I checked all 70 industry-financed articles in which both academics and industry employees were listed as co-authors. The number with an industry employee as lead author was zero.
Playthings of marketing
Taken together, these observations illustrate how trials become playthings of marketing. The companies have mastery: they own and plan the trials, play a direct authorial role throughout, and own the data. But when it comes to publication, the academic recruits, who could readily be replaced by different academics without any real impact on the output, are usually positioned as leaders, and their status endorses the work.
To make matters worse, many of these academics have financial relationships with the manufacturer. That does not mean they are willfully biased, or mere “guest authors” who contribute little. Most make substantial, honest contributions – and yet with the arrangements I describe, biases in framing, methodology, analysis, interpretation, reporting and attribution can inevitably accumulate.
The greatest problem with marketing is that these biases are often subtle or even unidentifiable from the limited information in the published article.
The only real solution is the one Barbour et al advocate – independent clinical trials. One interesting model for this is Italy’s Mario Negri Institute, recently discussed by Donald Light, Antonio Maturo and Tom Jefferson.
It is unrealistic to expect revolutionary change, but legislators should explore ways to increase the role of independent evaluation, particularly for assessing the true clinical effectiveness of important drugs already on the market.
And if wholly independent trials are not attainable, then the more independent the academic leads are, the better. Institutional review boards should set stringent standards for the methodology of trials, their value to patients, and the independence and authority of the academic investigators. Academics should not be permitted to receive company payments for consultancy or other activities beyond the trial itself.

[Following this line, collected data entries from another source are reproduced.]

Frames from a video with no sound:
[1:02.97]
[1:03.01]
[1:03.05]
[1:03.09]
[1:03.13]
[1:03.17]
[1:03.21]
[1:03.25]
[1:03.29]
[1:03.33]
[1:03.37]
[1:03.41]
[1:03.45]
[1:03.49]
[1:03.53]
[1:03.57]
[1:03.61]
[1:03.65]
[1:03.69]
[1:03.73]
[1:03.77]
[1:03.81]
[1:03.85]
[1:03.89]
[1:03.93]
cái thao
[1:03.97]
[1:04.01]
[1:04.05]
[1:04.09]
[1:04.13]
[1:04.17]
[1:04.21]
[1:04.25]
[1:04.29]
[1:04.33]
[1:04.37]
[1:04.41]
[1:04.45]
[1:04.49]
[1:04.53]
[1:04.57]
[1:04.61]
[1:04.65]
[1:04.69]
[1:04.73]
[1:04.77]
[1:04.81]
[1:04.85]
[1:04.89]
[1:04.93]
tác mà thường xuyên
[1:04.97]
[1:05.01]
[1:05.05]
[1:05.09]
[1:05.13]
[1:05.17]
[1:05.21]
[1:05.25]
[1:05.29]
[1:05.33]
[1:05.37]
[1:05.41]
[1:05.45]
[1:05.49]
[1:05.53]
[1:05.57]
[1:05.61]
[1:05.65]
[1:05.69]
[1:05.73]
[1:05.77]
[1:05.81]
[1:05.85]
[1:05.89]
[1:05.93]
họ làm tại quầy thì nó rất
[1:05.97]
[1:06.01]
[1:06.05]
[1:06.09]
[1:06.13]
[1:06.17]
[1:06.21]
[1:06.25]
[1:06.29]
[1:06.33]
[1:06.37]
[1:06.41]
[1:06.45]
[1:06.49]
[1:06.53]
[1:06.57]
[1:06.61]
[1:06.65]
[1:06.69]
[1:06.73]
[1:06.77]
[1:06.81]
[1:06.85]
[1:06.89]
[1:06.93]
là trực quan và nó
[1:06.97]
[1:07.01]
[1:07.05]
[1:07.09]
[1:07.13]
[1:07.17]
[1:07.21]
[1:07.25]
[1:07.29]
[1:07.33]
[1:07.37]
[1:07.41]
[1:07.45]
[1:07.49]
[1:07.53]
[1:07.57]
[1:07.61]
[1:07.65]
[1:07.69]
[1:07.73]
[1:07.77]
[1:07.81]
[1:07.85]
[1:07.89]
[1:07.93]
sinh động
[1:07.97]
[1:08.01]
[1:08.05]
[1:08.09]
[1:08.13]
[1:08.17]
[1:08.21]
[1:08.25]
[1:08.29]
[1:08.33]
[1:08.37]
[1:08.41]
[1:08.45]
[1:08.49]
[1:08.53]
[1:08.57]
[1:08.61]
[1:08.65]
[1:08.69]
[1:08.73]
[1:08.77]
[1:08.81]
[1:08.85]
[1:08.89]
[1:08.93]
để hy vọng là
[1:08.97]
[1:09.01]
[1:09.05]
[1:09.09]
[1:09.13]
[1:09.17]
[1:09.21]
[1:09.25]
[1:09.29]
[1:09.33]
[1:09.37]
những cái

The study protocol, clinical study reports and patient-level data should all be available to independent academic scrutiny.
The academic team should be insulated from the company, with a copy of the database in their own institution, free to conduct whatever analyses they choose. The company should not participate in analysis and interpretation, use its employers as co-authors, or hire trade writers to write the manuscript. The study protocol, clinical study reports and patient-level data should all be available to independent academic scrutiny.
Many of these measures are already employed in the best industry trials. And when companies do play direct roles – and this is often inevitable for secondary analyses – this involvement should be highlighted at the outset of the published manuscript, not disclosed by a mumble in the small print.
My commentary discusses various remedies, such as stronger reporting guidance, bias assessment tools and a broader definition of research integrity, but I particularly emphasize the need for medicine’s journals to do better. Journals must label industry trials as the commercial enterprises they are, and do more to root out bias. The best approach is, I think, to oblige authors to self-report biases through a mandatory checklist. Journal Editors and Publishers also need to establish a new, more authoritative publication standard, supplementary to the marketing-lenient editorial guidelines that prevail today.
That is a matter of scientific self-respect, but most of all, of respect for patients, who do not enter clinical trials to help big business spin science into gold.